Doctor of Philosophy (PhD)

Legacy Department

Environmental Engineering and Science

Committee Chair/Advisor

Falta, Ronald W

Abstract

Steam flooding is an aggressive remediation technology for removing volatile organic chemical (VOC) sources that slowly dissolve into passing groundwater. Plume concentrations can be reduced, accelerating cleanup, and decreasing plume management costs. Steam injected in wells surrounding the source spreads outward and develops into a front that drives contamination to a system of groundwater pumping wells in the saturated zone and soil vapor extraction wells in the vadose zone. The process can be modeled with the non-isothermal multi-phase flow simulator T2VOC to include operation designs and factors at individual sites.
A pilot field-scale test at the Savannah River Site (SRS) solvent storage tank area (SST) performed in 2000 to 2001 demonstrated the feasibility of steam flooding and modeling in the sediments at SRS for the upcoming M-Area settling basin flood. The comparison of actual and simulated heating patterns of the SST flood confirm that numerical simulation is a viable tool for designing, planning, and evaluating steam floods.
Steam movement in the subsurface is governed primarily by soil heterogeneity and gravity. Steam is buoyant in groundwater and tends to migrate upward unless injected below a continuous confining layer. Extraction rates (pumping and vacuums) typical of steam flooding are generally low compared to steam injection rates and pressures, and have limited influence over the lateral growth of the steam zone.

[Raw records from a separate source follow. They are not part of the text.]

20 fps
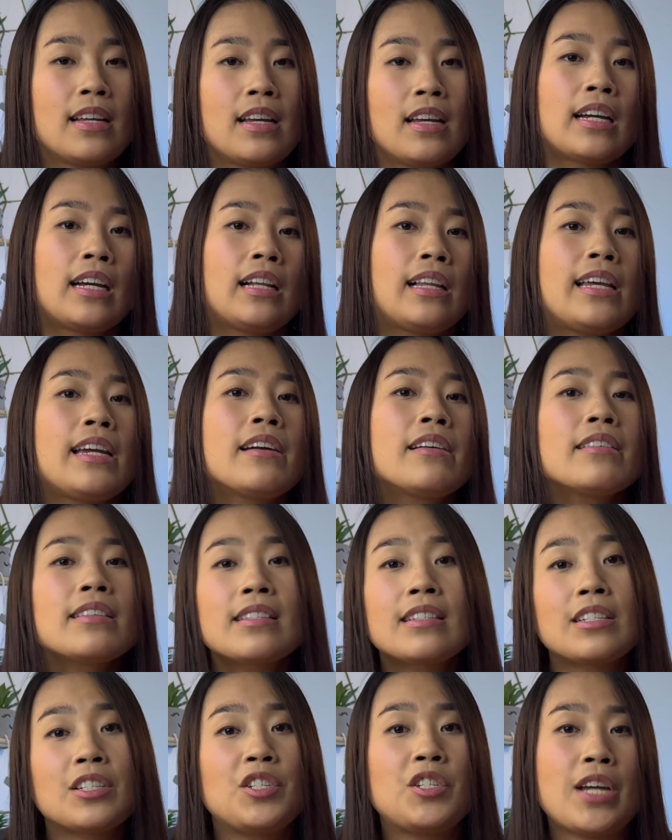Clear
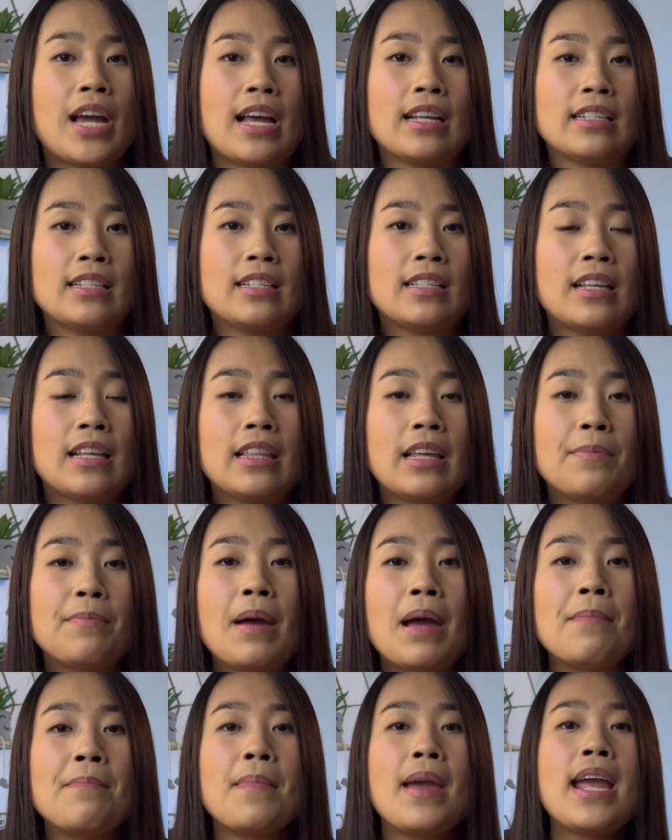suggests that
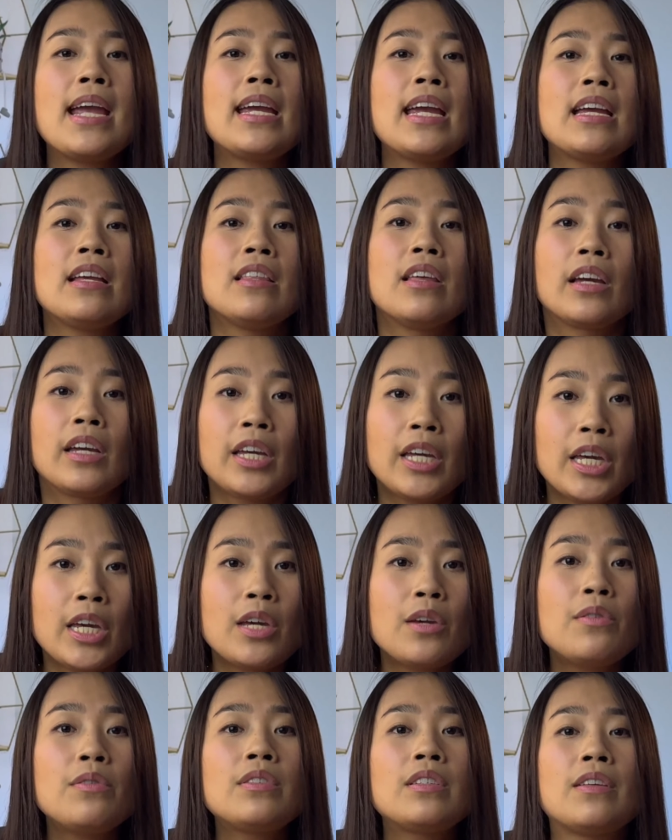by making the
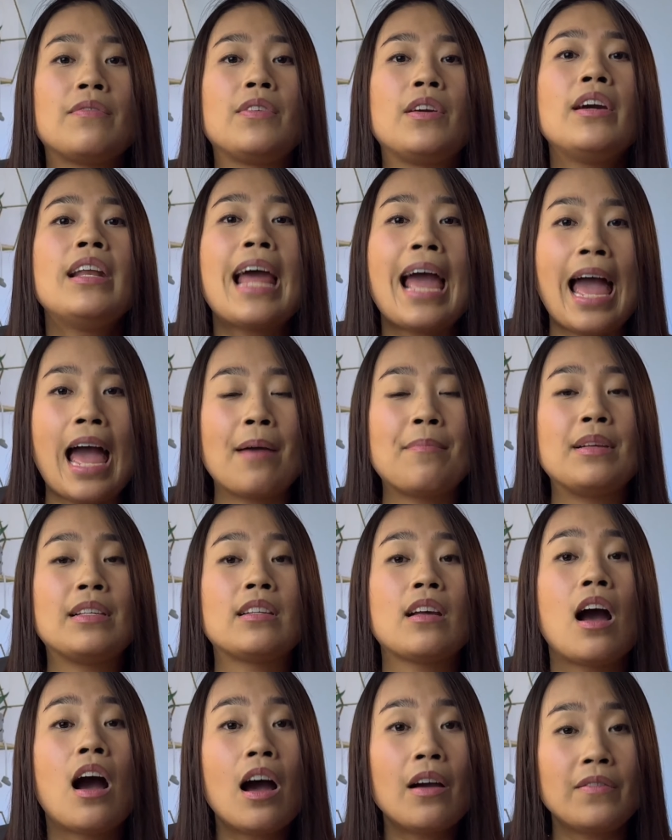cues of good habits
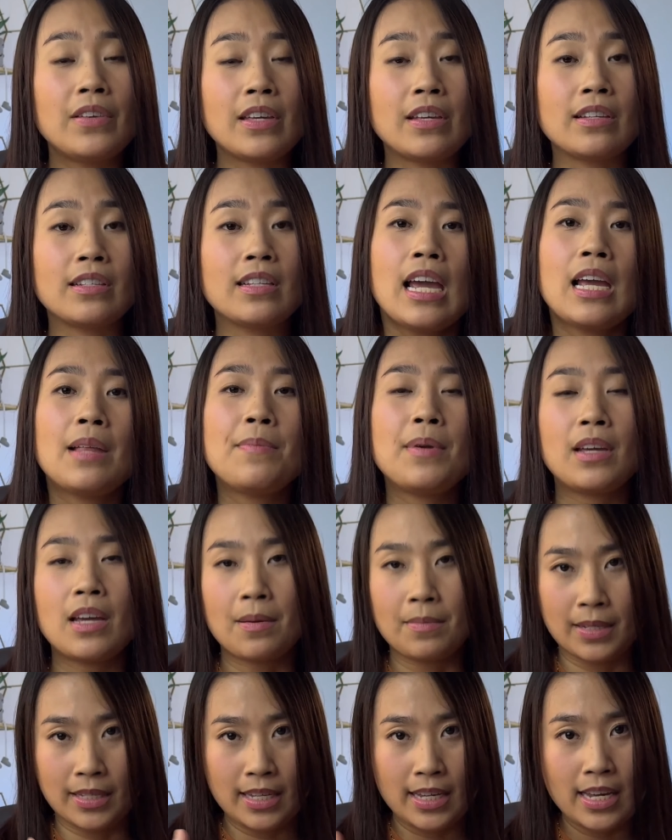obvious, it
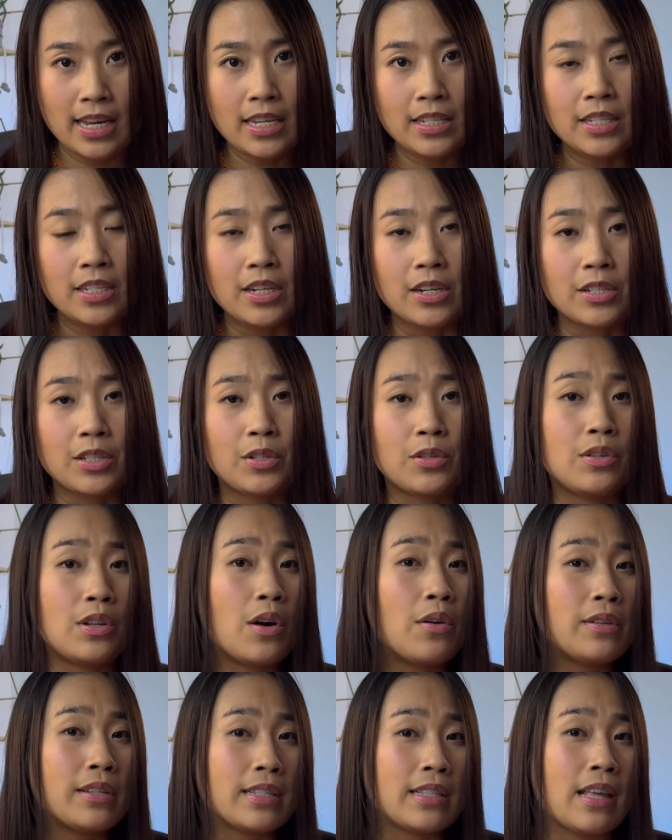becomes easier to
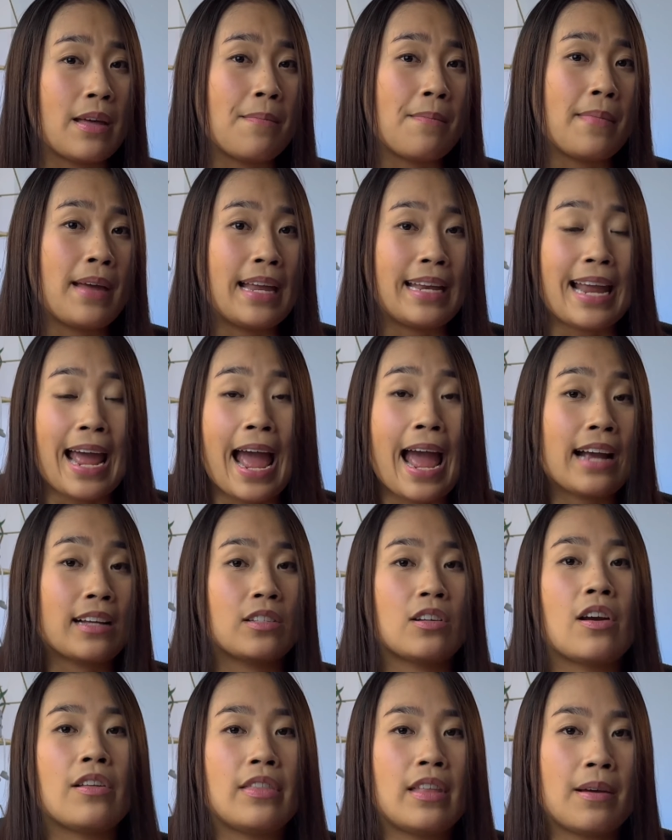notice them and act
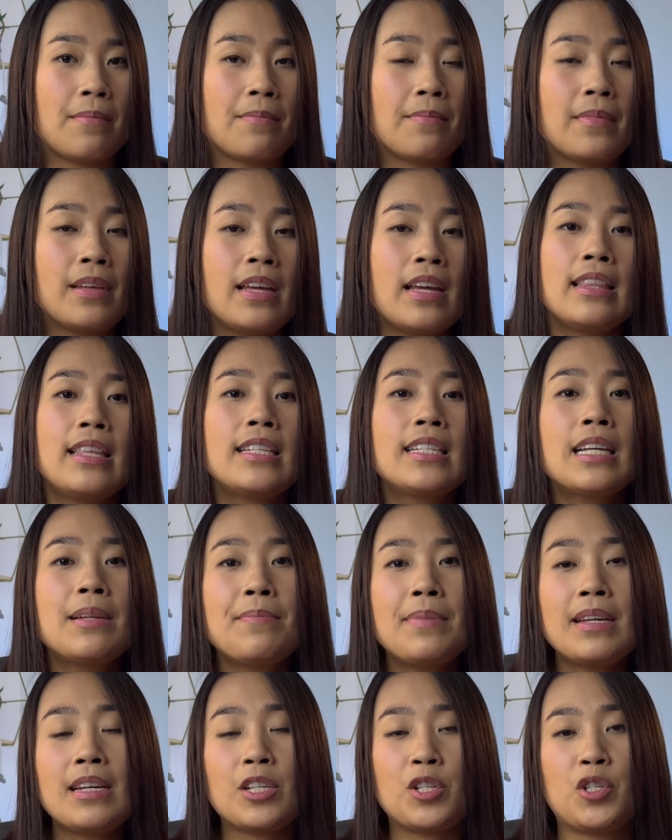on them. This can
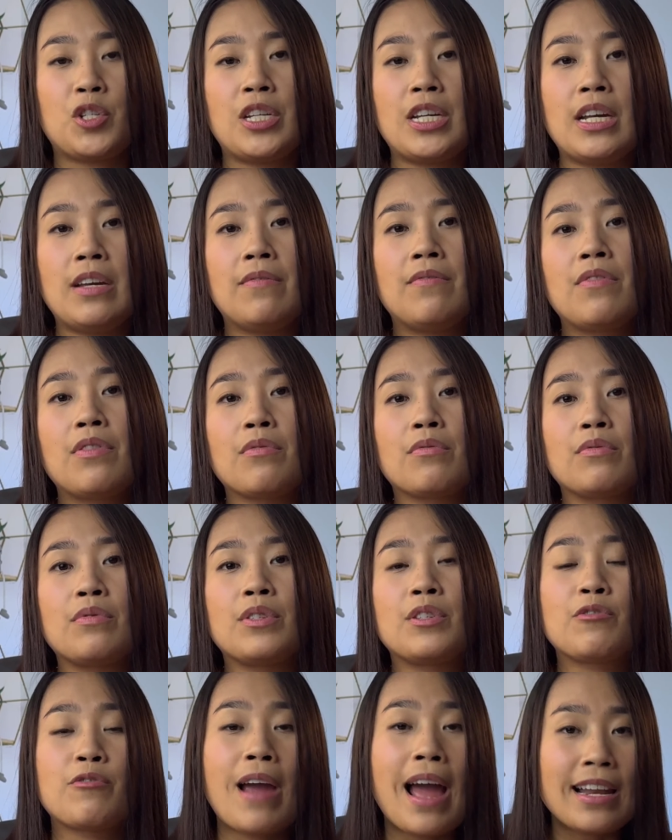be achieved through
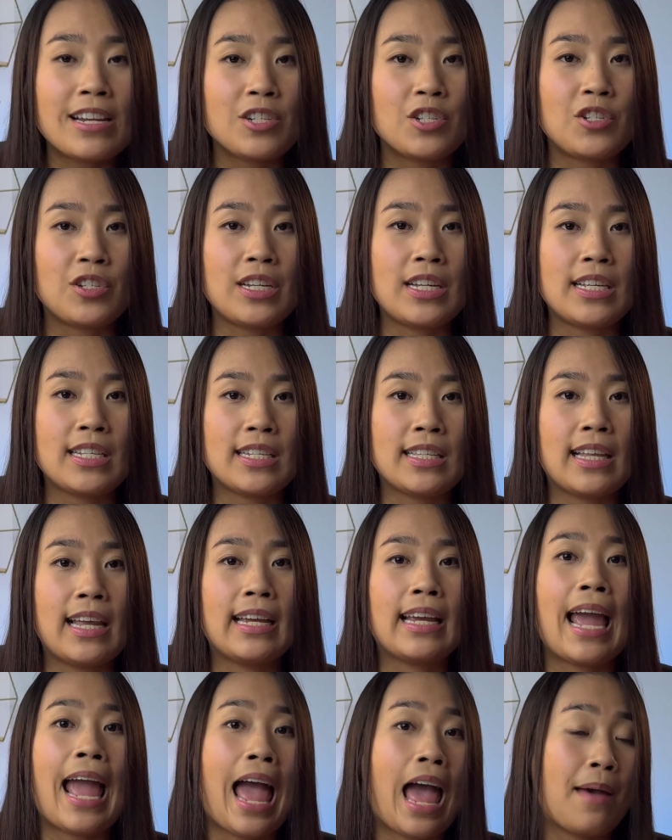strategies
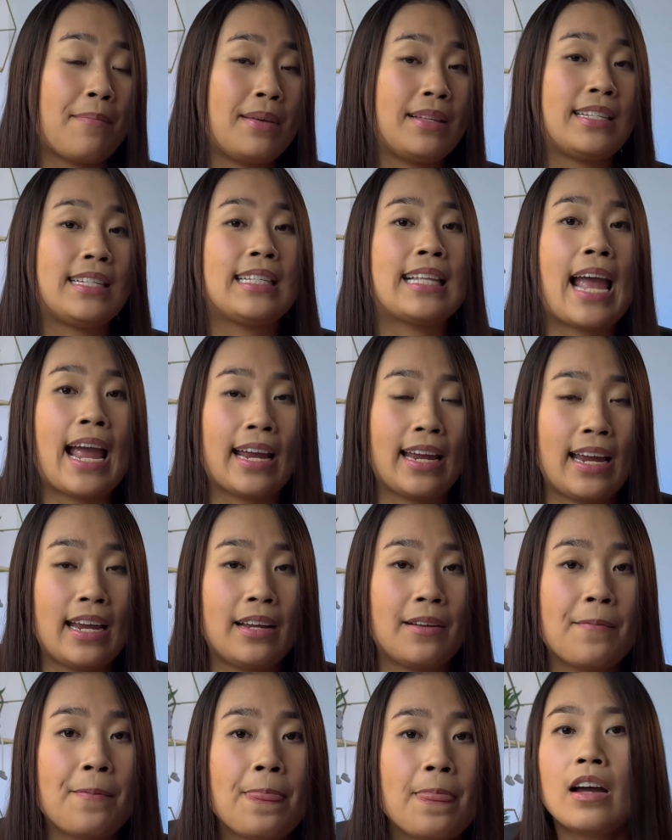like habit stacking.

Steam
can be controlled with air injection wells that limit steam migration away from the target, preventing mobilization of contamination outside the steam injection pattern and preventing steam from migrating to undesirable areas. The concept was proven with sand tank experiments and by a flood at a Hill Air Force Base demonstration site in 1997 (Stewart et al., 1998). Models of the planned steam flood of the M-Area settling basin incorporate design configurations with and without air control. Simulations show that the method can be used to keep steam from escaping to the surface for floods of shallow targets in un-stratified sediments. Configurations can be designed that balance vertical control, improve heat spread in the target zone, and minimize heat loss.